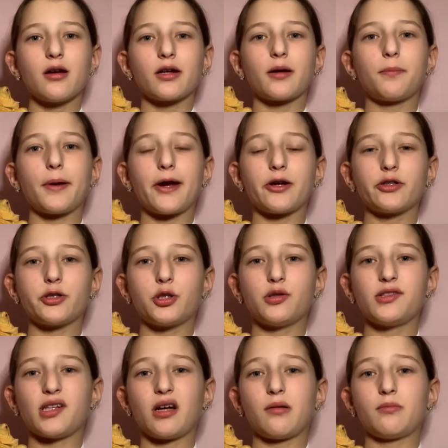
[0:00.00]
compared to
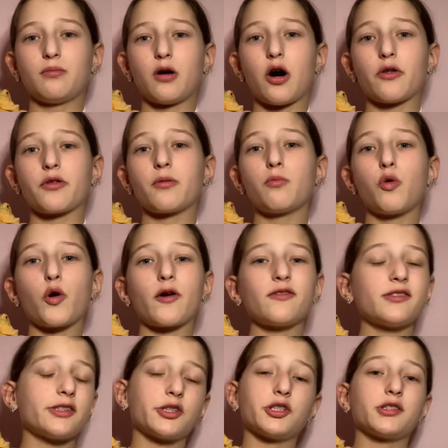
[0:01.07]
some other
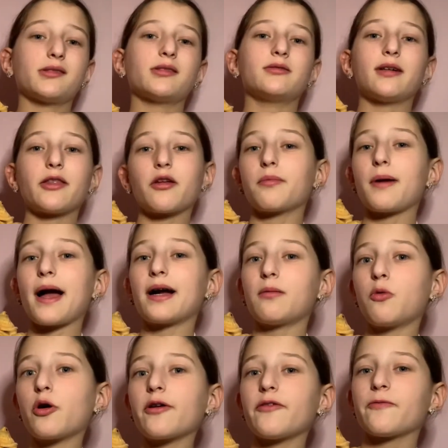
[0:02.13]
morphs such as the leatherback
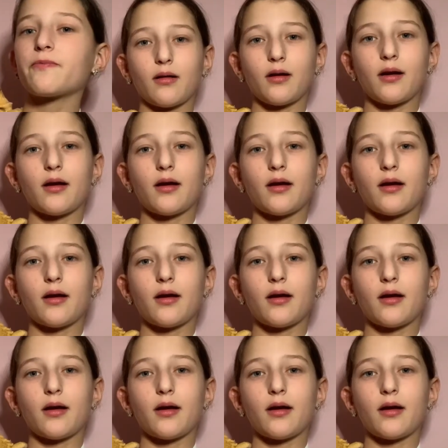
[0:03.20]
morph.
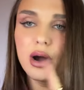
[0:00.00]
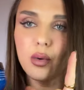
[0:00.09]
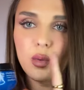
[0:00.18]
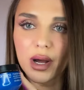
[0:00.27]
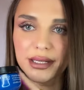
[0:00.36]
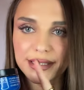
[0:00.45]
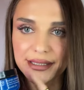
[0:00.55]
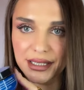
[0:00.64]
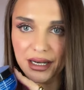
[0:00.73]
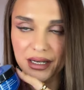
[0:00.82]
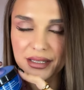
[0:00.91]
what it
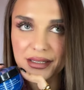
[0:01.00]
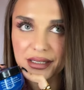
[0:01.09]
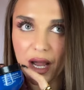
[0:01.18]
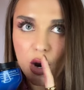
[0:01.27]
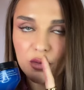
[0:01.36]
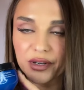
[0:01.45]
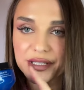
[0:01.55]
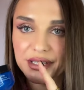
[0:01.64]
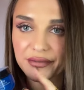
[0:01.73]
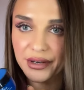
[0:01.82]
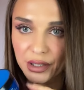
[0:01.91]
does. However, it's
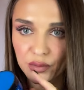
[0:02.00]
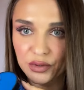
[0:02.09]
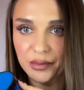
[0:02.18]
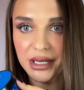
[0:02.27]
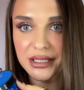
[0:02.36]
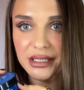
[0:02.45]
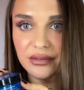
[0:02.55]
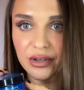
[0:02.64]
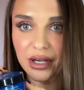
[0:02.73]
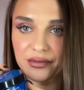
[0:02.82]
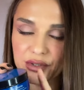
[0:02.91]
a very good mask if
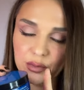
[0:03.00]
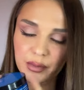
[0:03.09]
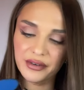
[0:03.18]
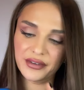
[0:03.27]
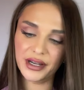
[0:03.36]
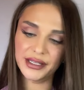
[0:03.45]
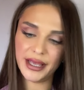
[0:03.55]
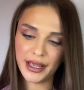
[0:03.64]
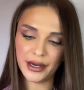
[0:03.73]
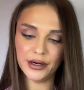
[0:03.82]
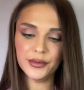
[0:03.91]
you have super fine
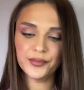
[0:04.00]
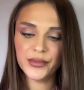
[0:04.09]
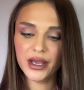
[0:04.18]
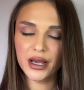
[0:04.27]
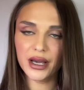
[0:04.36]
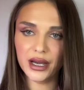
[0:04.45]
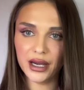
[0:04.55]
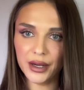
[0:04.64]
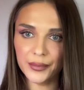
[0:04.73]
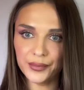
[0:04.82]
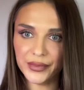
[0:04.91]
hair.
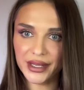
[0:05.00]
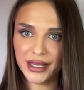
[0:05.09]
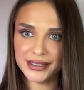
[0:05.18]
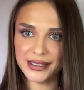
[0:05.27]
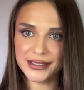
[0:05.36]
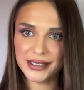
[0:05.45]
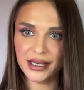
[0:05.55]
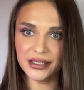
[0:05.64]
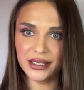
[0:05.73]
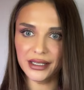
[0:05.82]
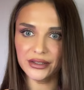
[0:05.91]
As I
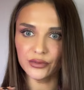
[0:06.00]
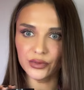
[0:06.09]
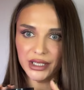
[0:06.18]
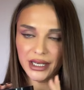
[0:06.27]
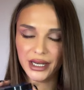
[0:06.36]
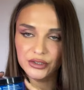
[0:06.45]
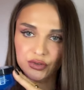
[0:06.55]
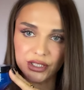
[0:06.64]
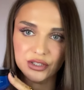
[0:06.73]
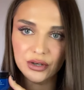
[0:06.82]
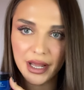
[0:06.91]
said, it really
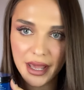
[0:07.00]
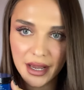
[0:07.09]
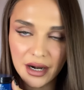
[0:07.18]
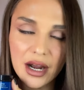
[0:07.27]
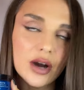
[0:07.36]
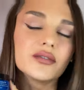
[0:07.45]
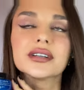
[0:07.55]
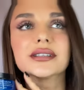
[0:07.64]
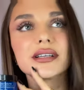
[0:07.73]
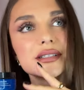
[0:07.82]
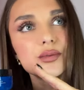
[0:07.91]
hydrates your hair. However, it
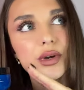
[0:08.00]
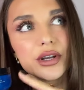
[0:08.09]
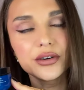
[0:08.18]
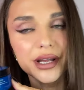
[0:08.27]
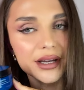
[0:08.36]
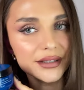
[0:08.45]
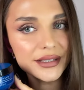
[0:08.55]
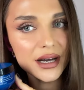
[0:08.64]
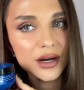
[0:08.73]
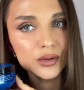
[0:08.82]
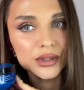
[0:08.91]
doesn't weigh your hair
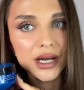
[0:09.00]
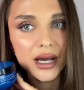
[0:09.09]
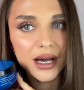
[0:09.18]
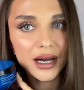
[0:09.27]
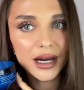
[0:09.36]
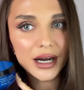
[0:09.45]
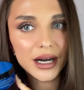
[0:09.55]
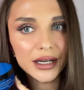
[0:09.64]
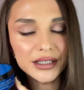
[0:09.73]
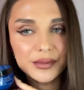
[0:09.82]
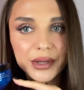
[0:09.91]
down.
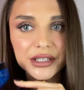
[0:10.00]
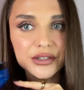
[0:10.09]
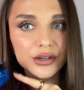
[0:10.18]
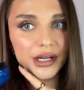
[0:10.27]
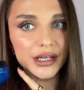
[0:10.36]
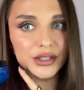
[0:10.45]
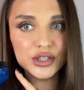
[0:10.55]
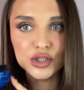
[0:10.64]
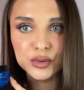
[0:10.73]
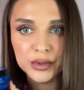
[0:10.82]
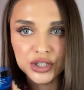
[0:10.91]
It makes your hair
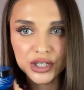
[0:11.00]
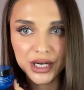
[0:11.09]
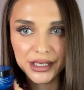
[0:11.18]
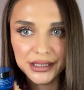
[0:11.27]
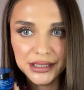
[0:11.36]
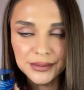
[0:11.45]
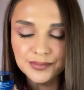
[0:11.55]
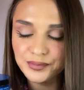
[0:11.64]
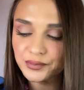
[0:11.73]
super shiny.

* * * * * * * * *

In this exercise, set down all of the data exactly, without the pictures.

[0:00.00]
compared to
[0:01.07]
some other
[0:02.13]
morphs such as the leatherback
[0:03.20]
morph.
[0:00.00]
[0:00.09]
[0:00.18]
[0:00.27]
[0:00.36]
[0:00.45]
[0:00.55]
[0:00.64]
[0:00.73]
[0:00.82]
[0:00.91]
what it
[0:01.00]
[0:01.09]
[0:01.18]
[0:01.27]
[0:01.36]
[0:01.45]
[0:01.55]
[0:01.64]
[0:01.73]
[0:01.82]
[0:01.91]
does. However, it's
[0:02.00]
[0:02.09]
[0:02.18]
[0:02.27]
[0:02.36]
[0:02.45]
[0:02.55]
[0:02.64]
[0:02.73]
[0:02.82]
[0:02.91]
a very good mask if
[0:03.00]
[0:03.09]
[0:03.18]
[0:03.27]
[0:03.36]
[0:03.45]
[0:03.55]
[0:03.64]
[0:03.73]
[0:03.82]
[0:03.91]
you have super fine
[0:04.00]
[0:04.09]
[0:04.18]
[0:04.27]
[0:04.36]
[0:04.45]
[0:04.55]
[0:04.64]
[0:04.73]
[0:04.82]
[0:04.91]
hair.
[0:05.00]
[0:05.09]
[0:05.18]
[0:05.27]
[0:05.36]
[0:05.45]
[0:05.55]
[0:05.64]
[0:05.73]
[0:05.82]
[0:05.91]
As I
[0:06.00]
[0:06.09]
[0:06.18]
[0:06.27]
[0:06.36]
[0:06.45]
[0:06.55]
[0:06.64]
[0:06.73]
[0:06.82]
[0:06.91]
said, it really
[0:07.00]
[0:07.09]
[0:07.18]
[0:07.27]
[0:07.36]
[0:07.45]
[0:07.55]
[0:07.64]
[0:07.73]
[0:07.82]
[0:07.91]
hydrates your hair. However, it
[0:08.00]
[0:08.09]
[0:08.18]
[0:08.27]
[0:08.36]
[0:08.45]
[0:08.55]
[0:08.64]
[0:08.73]
[0:08.82]
[0:08.91]
doesn't weigh your hair
[0:09.00]
[0:09.09]
[0:09.18]
[0:09.27]
[0:09.36]
[0:09.45]
[0:09.55]
[0:09.64]
[0:09.73]
[0:09.82]
[0:09.91]
down.
[0:10.00]
[0:10.09]
[0:10.18]
[0:10.27]
[0:10.36]
[0:10.45]
[0:10.55]
[0:10.64]
[0:10.73]
[0:10.82]
[0:10.91]
It makes your hair
[0:11.00]
[0:11.09]
[0:11.18]
[0:11.27]
[0:11.36]
[0:11.45]
[0:11.55]
[0:11.64]
[0:11.73]
super shiny.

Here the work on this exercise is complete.